Registered with the Registrar of Newspapers for India under R.N.I 53640/91
Vol. XXX No. 8, August 16-31, 2020
Where Governors once resided
It was in 2008 that the High Court of Madras decreed that around 400 buildings of the city merited heritage status. A Heritage Conservation Committee was formed under the auspices of the CMDA and it was mandated to come out with an action plan to protect these structures. Bureaucracy managed to stifle all the noble intents in that judgement while on paper fulfilling every requirement in it. The entire HCC was populated with bureaucrats and those with Government affiliations. The Committee hardly ever met and after several delays managed to send out letters to the owners of the listed buildings, all of which stated that they could do nothing with the structures in their possession. Many were quite happy to oblige, for they could that way give up bare maintenance as well and wait for the buildings to collapse.

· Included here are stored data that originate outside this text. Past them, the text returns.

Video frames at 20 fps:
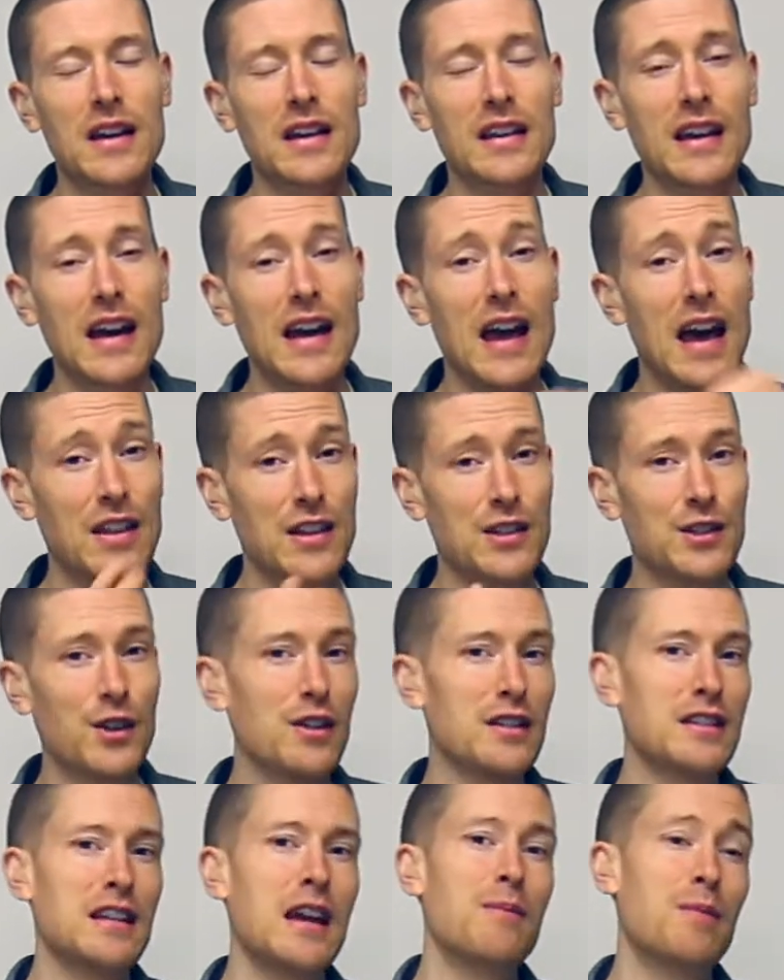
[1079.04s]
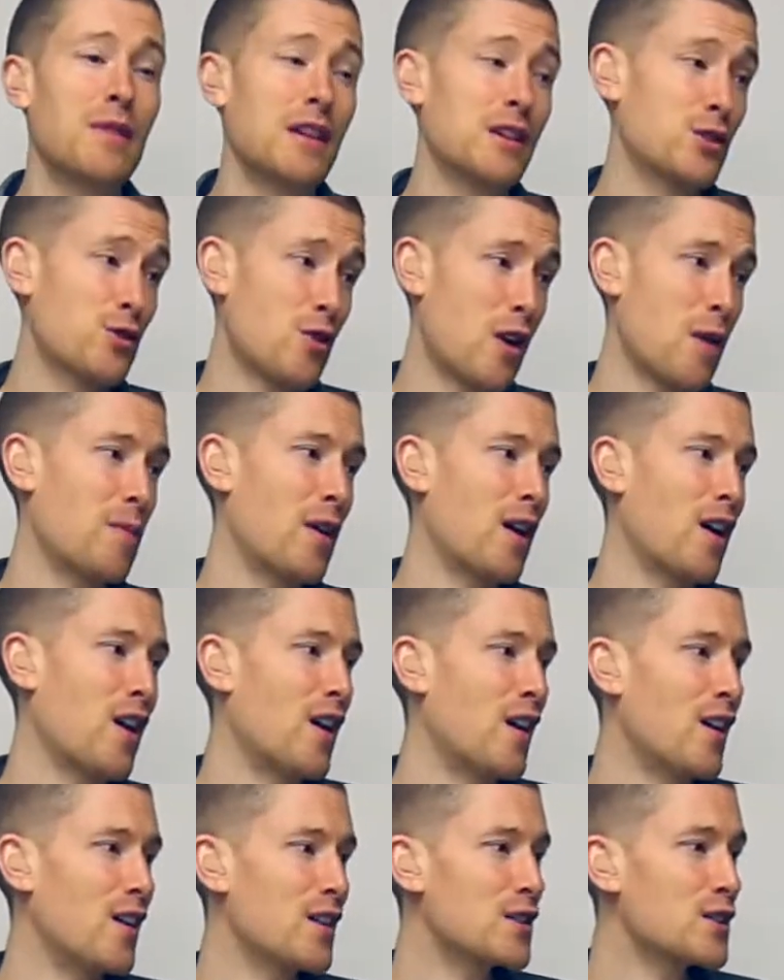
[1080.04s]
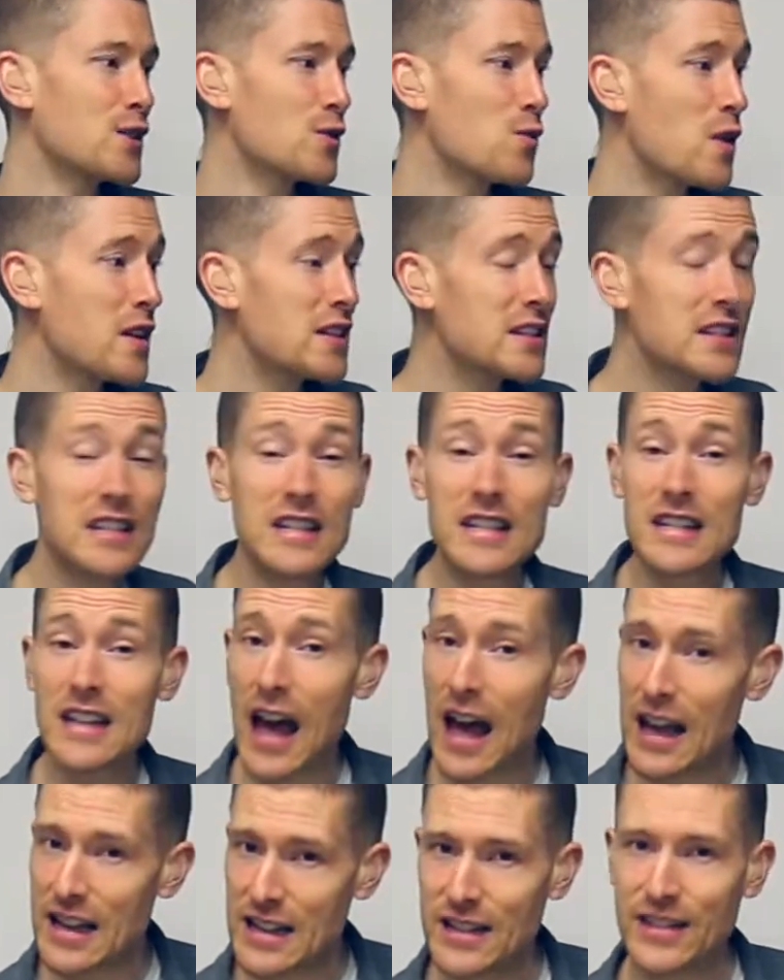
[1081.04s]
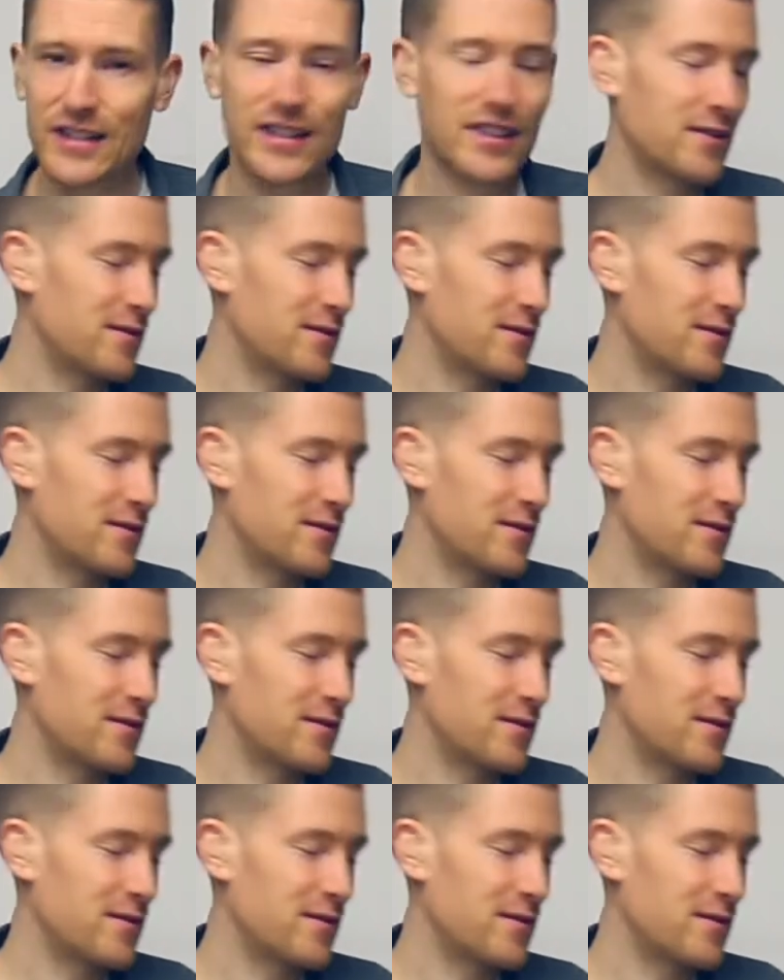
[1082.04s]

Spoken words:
Okay, at the song tempo. Let's try bar 28.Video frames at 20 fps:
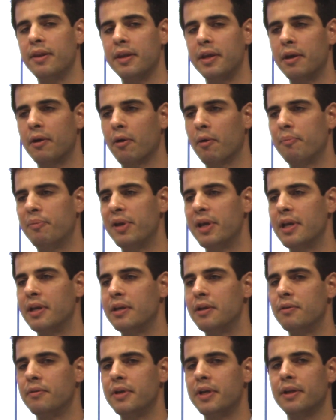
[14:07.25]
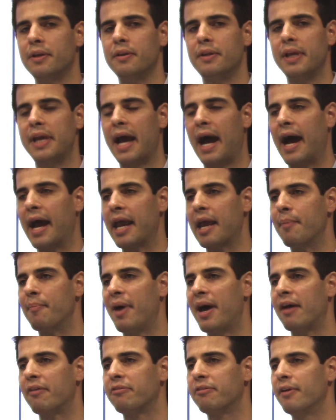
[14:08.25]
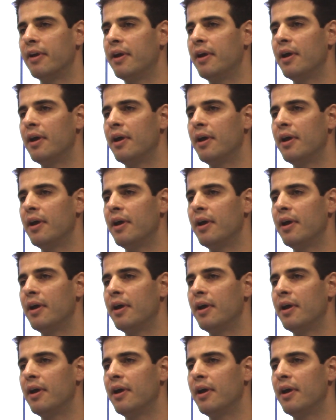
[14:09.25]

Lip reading: the European Union, the IMF,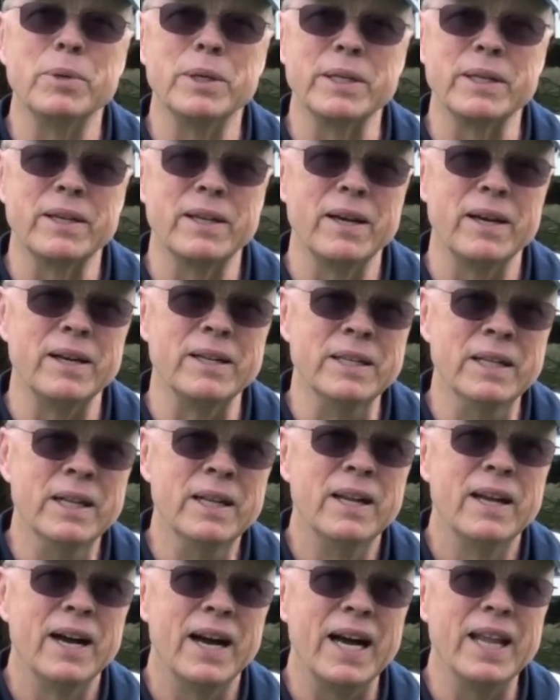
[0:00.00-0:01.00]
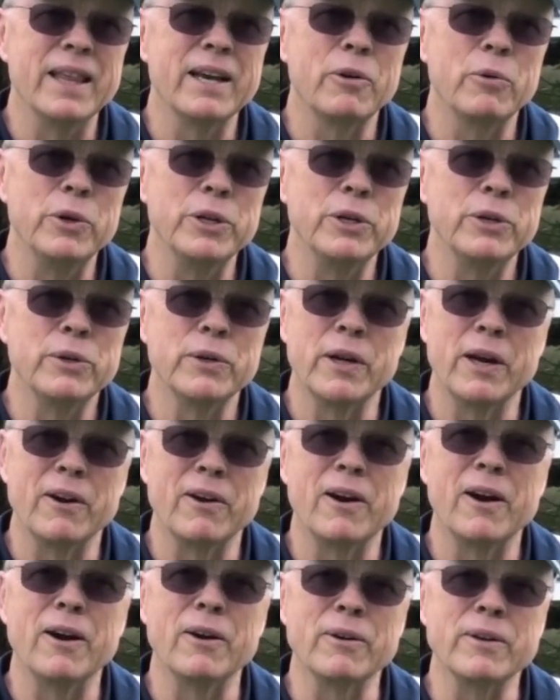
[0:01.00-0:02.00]
But uh, I think we knew in
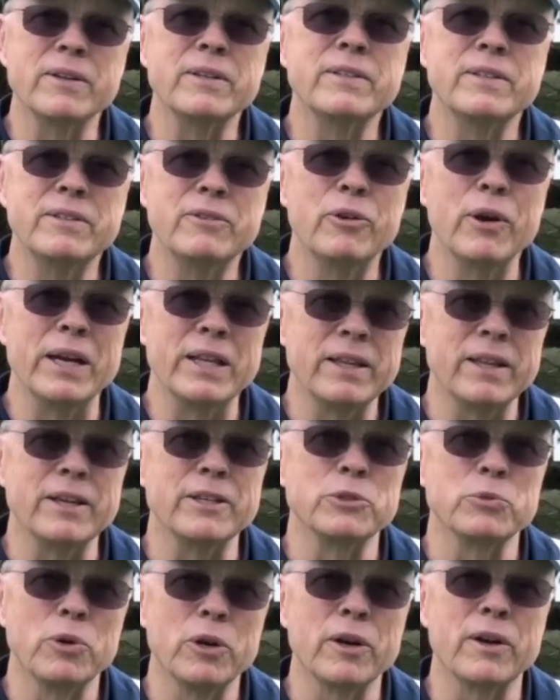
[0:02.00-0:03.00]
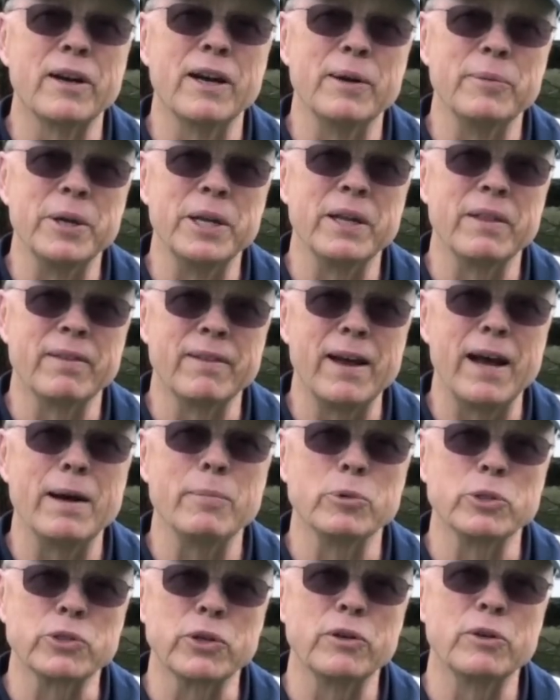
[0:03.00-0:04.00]
our heart great things were coming, and
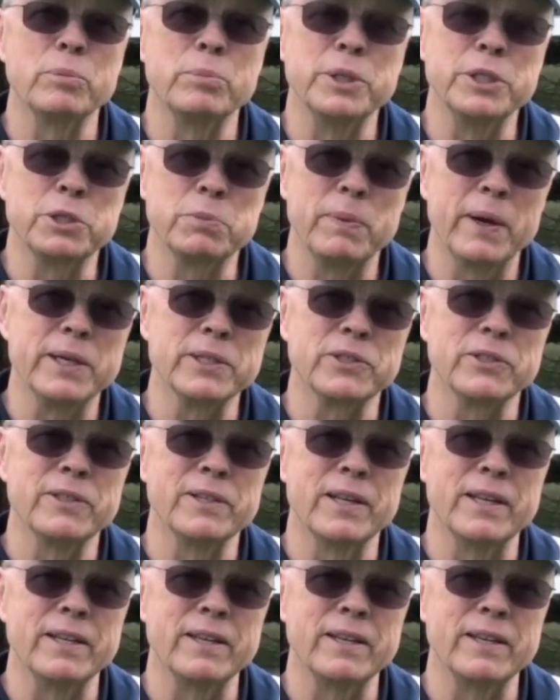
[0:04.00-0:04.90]
Tom was going to be special.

The State Government had a bigger agenda. That was when the new Assembly cum Secretariat was being planned and in the Government Estate, which was the site, there were as many as six individual structures listed in the judgement. Five of these were demolished, leaving Rajaji (Banqueting) Hall the sole survivor. The biggest loss was of Government House, once the city residence of the Governors of Madras, later used as an MLAs hostel and finally with the police. A building that held within it over 250 years of Madras history, for it was acquired from the Madra family that owned it in the 1750s, it was quickly done away with. The new Secretariat did come up, but was used very briefly as such, for a succeeding Government changed it into a hospital.
Most ironically, the High Court judgement classified Government House under grade 1 – of national importance and a prime landmark. But what do you do when the Government drives the bulldozer?